Host Header Injection and Password Reset Hijacking
CVE-2026-45013 (CVSS 8.1) exposes a dangerous pattern in the password reset flow. When apos.baseUrl is not explicitly configured, the reset URL is constructed using req.hostname, which is derived directly from the attacker-controlled HTTP Host header. An unauthenticated attacker can craft a password reset link that points to their own server, potentially intercepting the reset token. A related host-header issue, CVE-2026-53607 (CVSS 3.7), affects the @apostrophecms/file module when prettyUrls: true is enabled — the public pretty-URL handler builds upstream URLs using the raw Host header, enabling cache poisoning or open-redirect scenarios.
Third-Party Package Flaws: SEO and CLI
Two vulnerabilities live in companion packages rather than the core CMS. CVE-2026-53608 (CVSS 8.7) affects the @apostrophecms/seo package up to version 1.4.2. The Google Analytics Tracking ID and Google Tag Manager ID are injected directly into <script> tag bodies using JavaScript template literals without sanitization, allowing stored XSS when an editor with access to the SEO settings panel supplies a malicious ID. CVE-2026-42853 (CVSS 6.5) is a command injection in the @apostrophecms/cli package up to version 3.6.0: user-supplied input from the password prompt in the apos create command is embedded directly into a shell command without proper sanitization.

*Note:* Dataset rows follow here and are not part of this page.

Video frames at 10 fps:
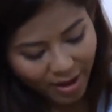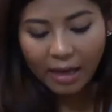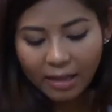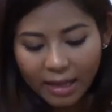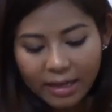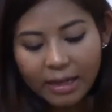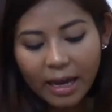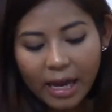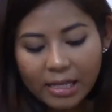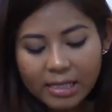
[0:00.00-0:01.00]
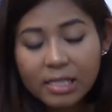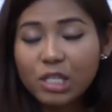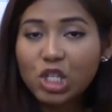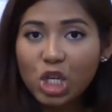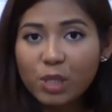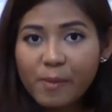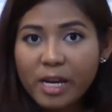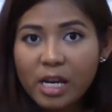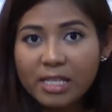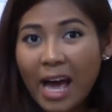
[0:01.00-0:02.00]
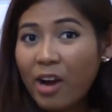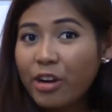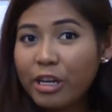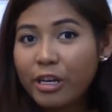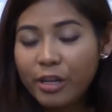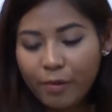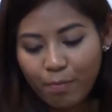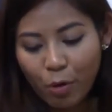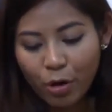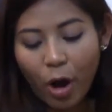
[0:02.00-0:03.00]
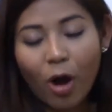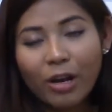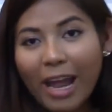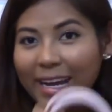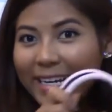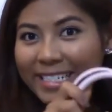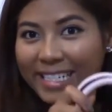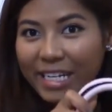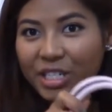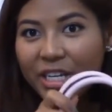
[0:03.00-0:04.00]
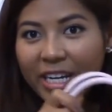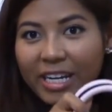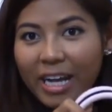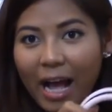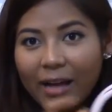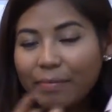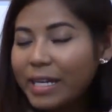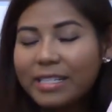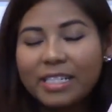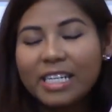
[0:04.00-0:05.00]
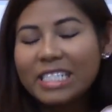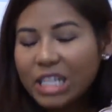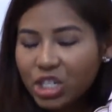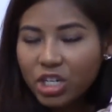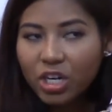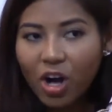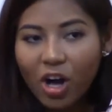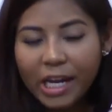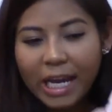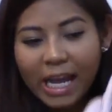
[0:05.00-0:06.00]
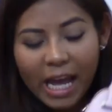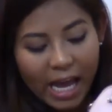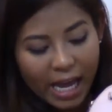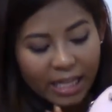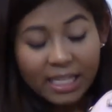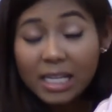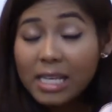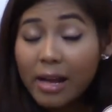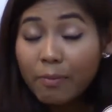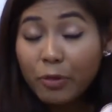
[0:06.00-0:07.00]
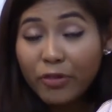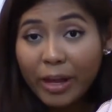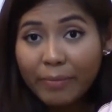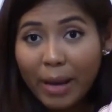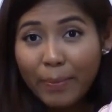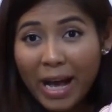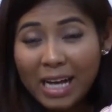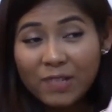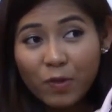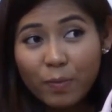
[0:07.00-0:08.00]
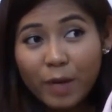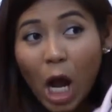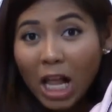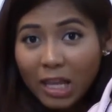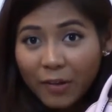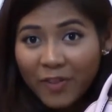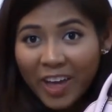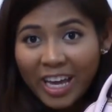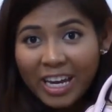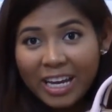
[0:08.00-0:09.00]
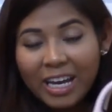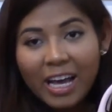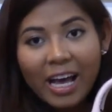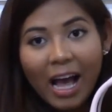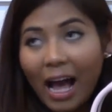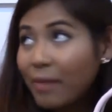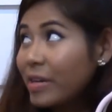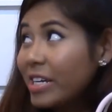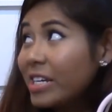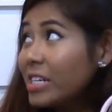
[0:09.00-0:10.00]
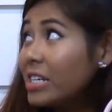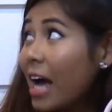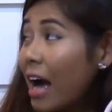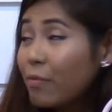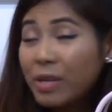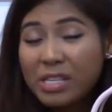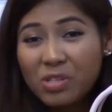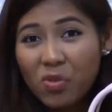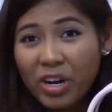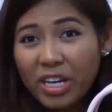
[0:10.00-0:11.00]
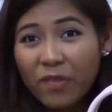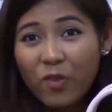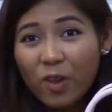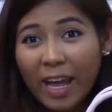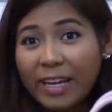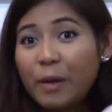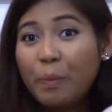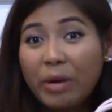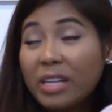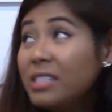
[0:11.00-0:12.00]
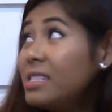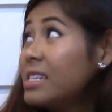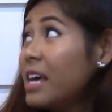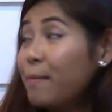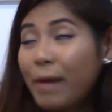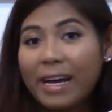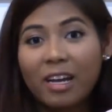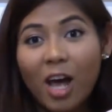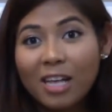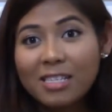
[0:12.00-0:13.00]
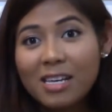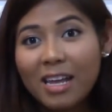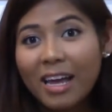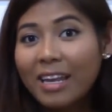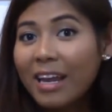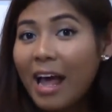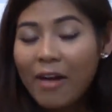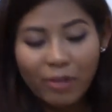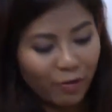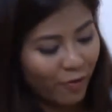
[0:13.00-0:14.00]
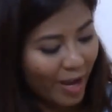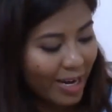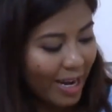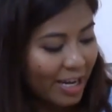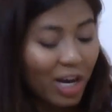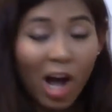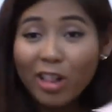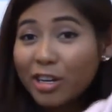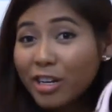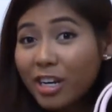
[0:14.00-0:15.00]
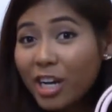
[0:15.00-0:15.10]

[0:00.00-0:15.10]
I think it's just because I already put on like conditioner on it. It does help prevent my bags from color fading. I mean, I've been storing it for like months in my closet and it haven't faded any color.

Patch Status and Mitigations
As of the disclosure date, patched versions are available for several of the reported CVEs. The prototype pollution (CVE-2026-53609) and host-header issues (CVE-2026-53607) are fixed in ApostropheCMS 4.30.1. The sanitize-html library vulnerability (CVE-2026-44990) is resolved in version 2.17.4. The SEO package XSS (CVE-2026-53608) is patched in @apostrophecms/seo 1.4.3, and the CLI command injection (CVE-2026-42853) is fixed in @apostrophecms/cli 3.6.1. However, for three of the bugs — the stored XSS in the draft version tooltip (CVE-2026-45014), the password reset host-header injection (CVE-2026-45013), the SSRF in rich-text import (CVE-2026-45012), and the image widget XSS (CVE-2026-45011) — no patched versions were available at the time of publication. Administrators of affected sites should review their apos.baseUrl configuration, disable prettyUrls on file widgets if not needed, and restrict editor-level access to SEO and CLI tools until patches are applied.
What This Batch Means for ApostropheCMS Users
This coordinated disclosure is notable not only for the sheer number of CVEs (nine) but for the breadth of attack surfaces they cover: core prototype pollution, third-party library sanitizer bypass, host-header injection, SSRF, stored XSS across multiple widget types, and command injection in the developer CLI. The presence of two critical-severity flaws and four high-severity bugs means that nearly every deployment of ApostropheCMS — from small sites to enterprise installations — is affected by at least one of these issues. Users should prioritize upgrading core to 4.30.1 and the companion packages to their patched versions, and monitor the project's advisory page for patches on the remaining unfixed CVEs.